Nur wenn die Politik der neuen Regierung auch in den Gegenden ankommt, in denen die meisten Modernisierungsverlierer leben, besteht die Chance, die tiefen Gräben zwischen dem vermeintlichen „Establishment“ und den angeblichen „Deplorables (den Beklagenswerten)“ (Hillary Clinton) wenigstens etwas einzuebnen. Der Zulauf zu Trump zeigt, dass die Ängste und die Wut diese Menschen dazu verleitet, höchst risikoreichen politischen Botschaften und Verheißungen zu folgen. Damit sich ihre Wahrnehmung von Politik und Staatlichkeit entradikalisiert, benötigen sie für sich und ihre Kinder konkrete Perspektiven, die es ihnen erlauben, sich nicht länger als Opfer der großen Transformationen zu fühlen. Zweifelsohne: Ein Präsident kann die großen Veränderungen der amerikanischen Wirtschaft, Gesellschaft und Lebensweise nicht aufhalten, aber er muss glaubhaft machen, dass diese so gestaltbar sind, dass alle gesellschaftlichen Gruppen ihre Folgen bewältigen können.

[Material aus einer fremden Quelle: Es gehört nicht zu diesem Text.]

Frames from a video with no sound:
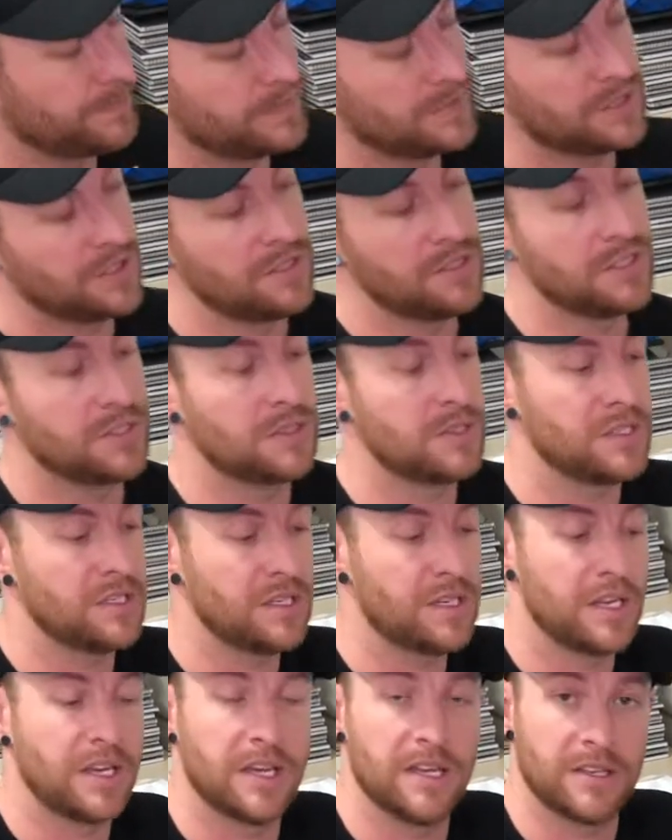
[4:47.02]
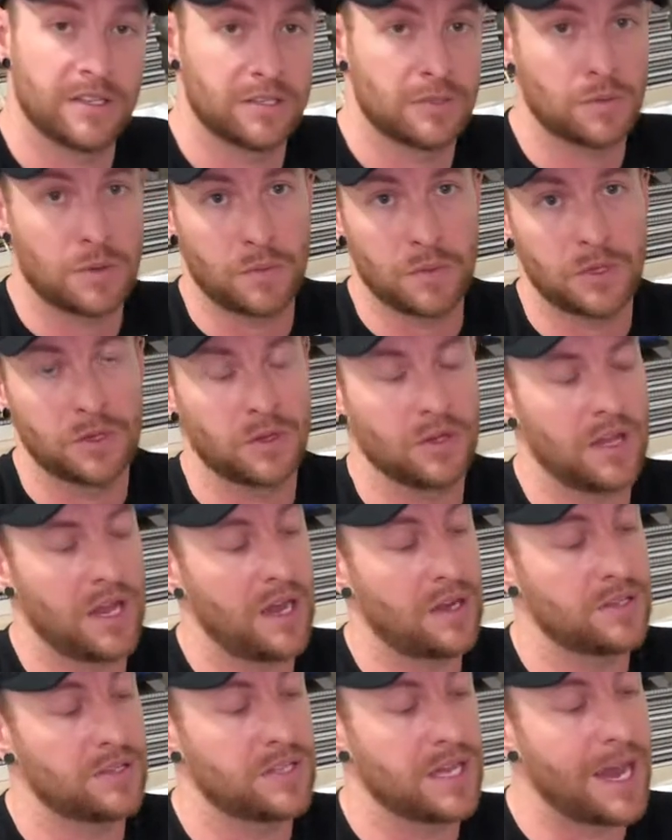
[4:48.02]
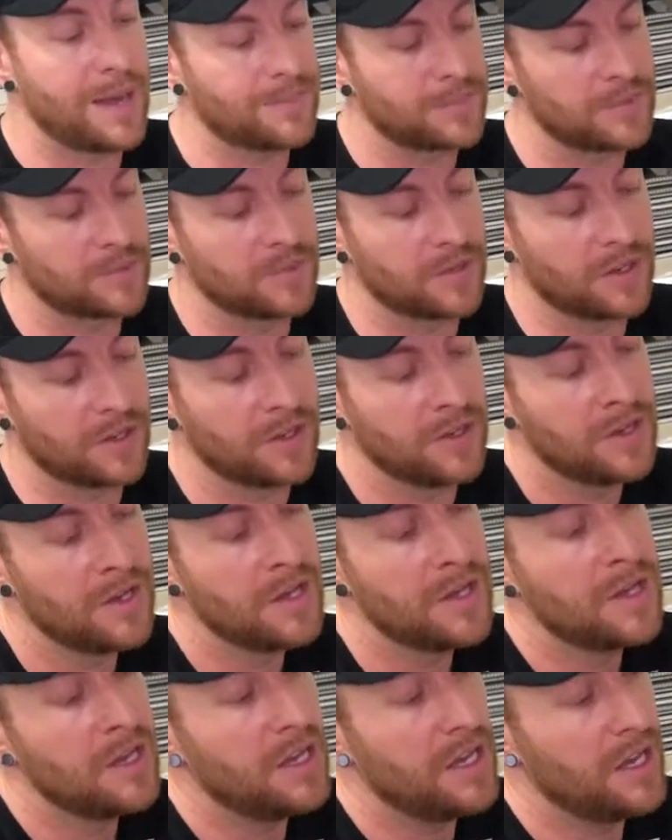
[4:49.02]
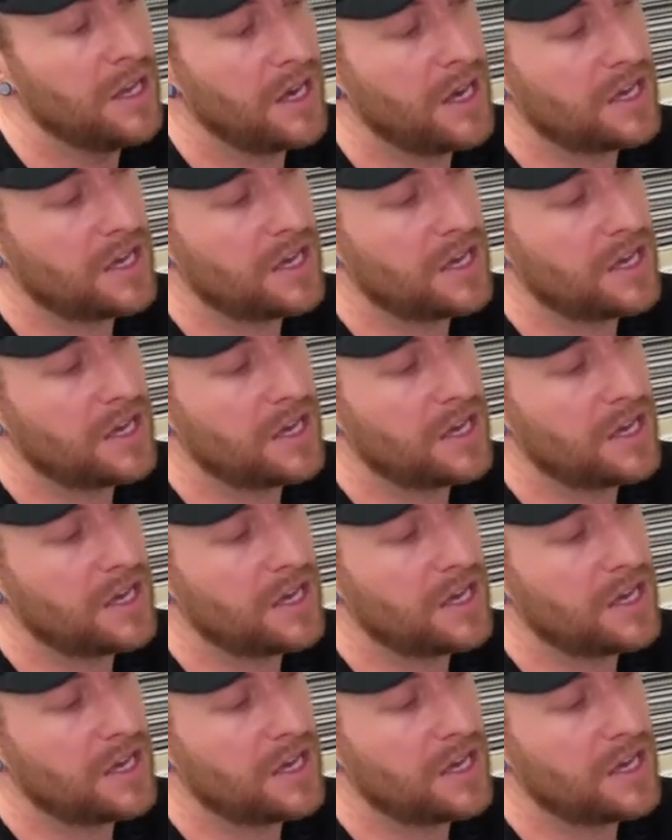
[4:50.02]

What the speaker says: so this is it here, this is what we call our adapter ring. It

Infrastruktur- und Bildungspolitik „first“

Es entspricht US-amerikanischem Denken, weniger auf den helfenden als auf den zur Eigeninitiative befähigenden Staat zu setzen. Unumstritten ist dies auch im US-Kongress jedoch nicht: Präsident Biden muss also nicht nur Teile der republikanischen Partei, sondern vor allem auch den linken Flügel seiner demokratischen Partei auf die Seite der politischen Mäßigung ziehen. Das wird auf jeden Fall mühsam, aber für die Steuerzahler auch teuer werden: Schließlich geht es neben Maßnahmen zur Bewältigung der sozialen und gesundheitlichen Verwerfungen infolge der Corona- sowie der Opioidkrise vor allem darum, den globalisierungsbedingten Wandel von einer Industrie- hin zur digitalisierten Dienstleistungsgesellschaft zu gestalten. Neben Infrastrukturmaßnahmen, die vor allem in den ländlichen Regionen und dem früheren „Rost Belt“ ankommen müssen, wäre eine weitreichende Reform des ausgrenzenden amerikanischen Bildungssystems erforderlich. Auf diesem Gebiet sind Präsident und Kongress aber auf die Einzelstaaten und vor allem die Kommunen angewiesen, von denen viele bereits jetzt große finanzielle Lasten zu tragen haben. 

Regulierung und Einhegung der Online-Plattformen

Geld und Maßnahmenpakete werden angesichts der spalterischen Wirkung der digitalen Netzwerke und Plattformen jedoch nicht genügen. Amanda Gormans Gedicht bei der Inauguration liefert Stichworte für eine neue Erzählung des „American Dream“, Es geht um Einigkeit, aber nicht von Gleichen, sondern von Verschiedenen. Damit es gelingen kann, eine neue „Storyline“ populär zu machen, also ein sowohl (verfassungs-)geschichtsbewusstes als auch zukunftsgewandtes „Narrativ“, müssen die Treiber digital verbreiteten Hasses und Falschinformationen regulatorisch eingehegt werden. Eine Aufgabe, die auch auf unserer Seite des Atlantiks angegangen werden muss.